IEEE Trans Pattern Anal Mach Intell. 2022 Oct;44(10):6993-7009. doi: 10.1109/TPAMI.2021.3092999. Epub 2022 Sep 14.
One-class learning is the classic problem of fitting a model to the data for which annotations are available only for a single class. In this paper, we explore novel objectives for one-class learning, which we collectively refer to as Generalized One-class Discriminative Subspaces (GODS). Our key idea is to learn a pair of complementary classifiers to flexibly bound the one-class data distribution, where the data belongs to the positive half-space of one of the classifiers in the complementary pair and to the negative half-space of the other.

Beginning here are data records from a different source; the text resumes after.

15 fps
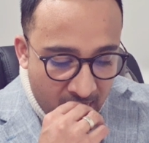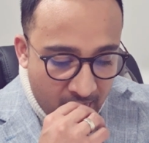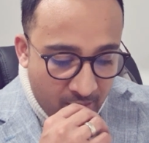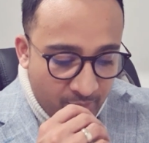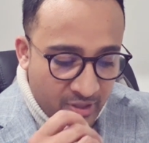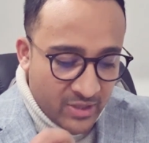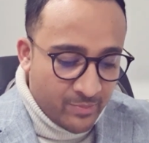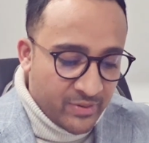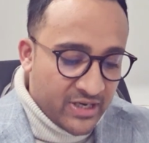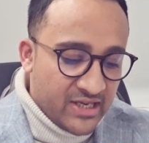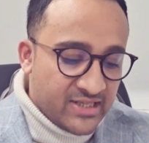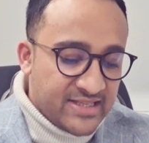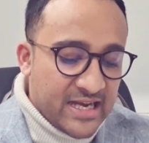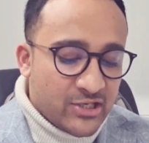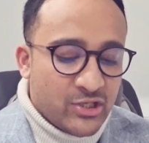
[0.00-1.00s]
But
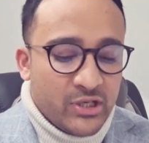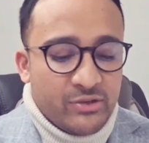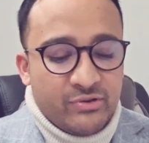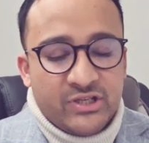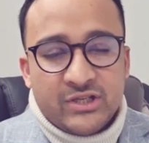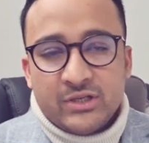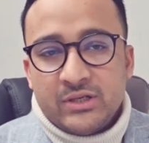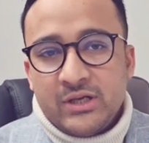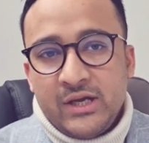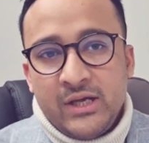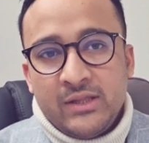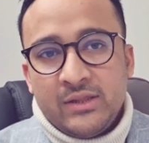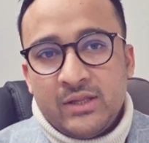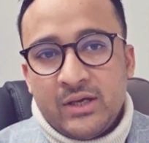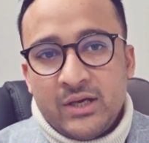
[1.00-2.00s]
it's actually written
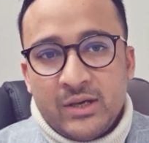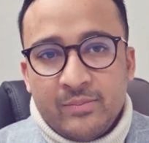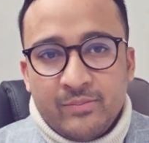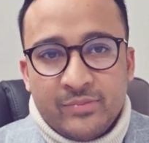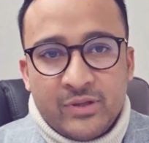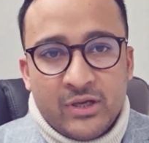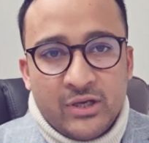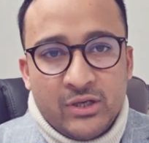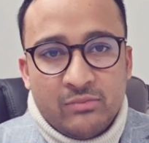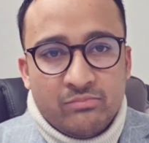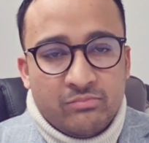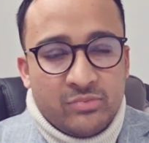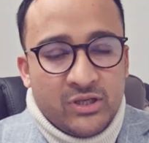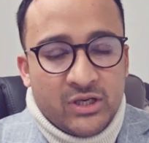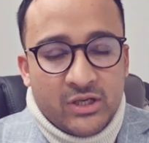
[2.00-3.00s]
in
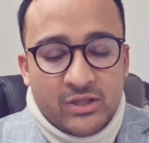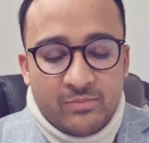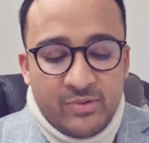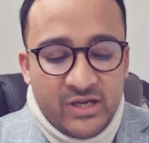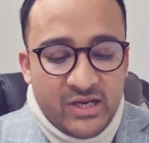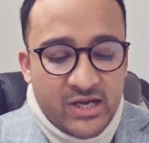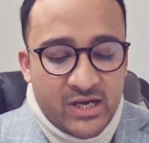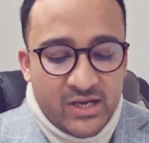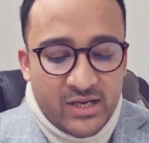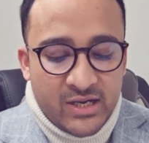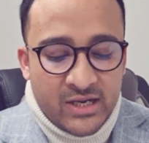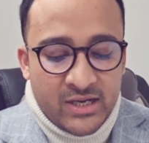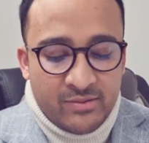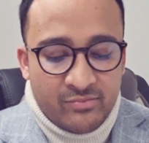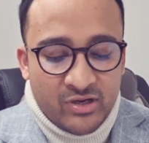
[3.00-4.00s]
the
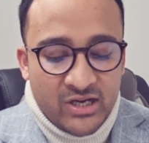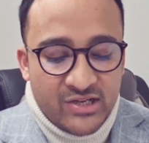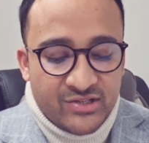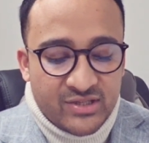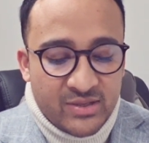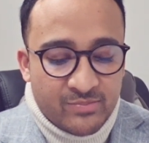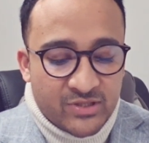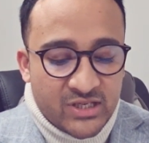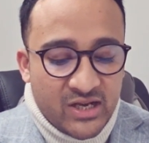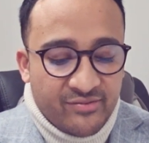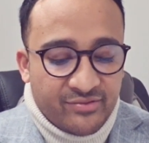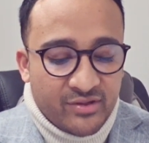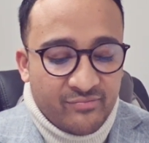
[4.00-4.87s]
media release themselves.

To avoid redundancy while allowing non-linearity in the classifier decision surfaces, we propose to design each classifier as an orthonormal frame and seek to learn these frames via jointly optimizing for two conflicting objectives, namely: i) to minimize the distance between the two frames, and ii) to maximize the margin between the frames and the data. The learned orthonormal frames will thus characterize a piecewise linear decision surface that allows for efficient inference, while our objectives seek to bound the data within a minimal volume that maximizes the decision margin, thereby robustly capturing the data distribution. We explore several variants of our formulation under different constraints on the constituent classifiers, including kernelized feature maps. We demonstrate the empirical benefits of our approach via experiments on data from several applications in computer vision, such as anomaly detection in video sequences, human poses, and human activities. We also explore the generality and effectiveness of GODS for non-vision tasks via experiments on several UCI datasets, demonstrating state-of-the-art results.
单类学习是经典的问题,即拟合模型以适应只有一个类别的数据。在本文中,我们探索了单类学习的新目标,我们统称为广义单类判别子空间(GODS)。我们的关键思想是学习一对互补的分类器,以灵活地约束单类数据分布,其中数据属于互补对中的一个分类器的正半空间,属于另一个分类器的负半空间。为了避免冗余,同时允许分类器决策面具有非线性,我们建议将每个分类器设计为一个正交框架,并通过联合优化两个冲突的目标来寻求学习这些框架,即:i)最小化两个框架之间的距离,ii)最大化框架和数据之间的间隔。因此,学习到的正交框架将表征一个分段线性决策面,从而允许进行有效的推断,而我们的目标是在最大化决策间隔的最小体积内约束数据,从而稳健地捕获数据分布。我们在不同的约束条件下探索了我们的公式的几个变体,包括核特征映射。我们通过在计算机视觉中的几个应用程序的数据上进行实验,证明了我们的方法的经验优势,例如视频序列、人体姿势和人体活动中的异常检测。我们还通过在几个 UCI 数据集上进行实验,探索了 GODS 对非视觉任务的通用性和有效性,证明了其是最先进的结果。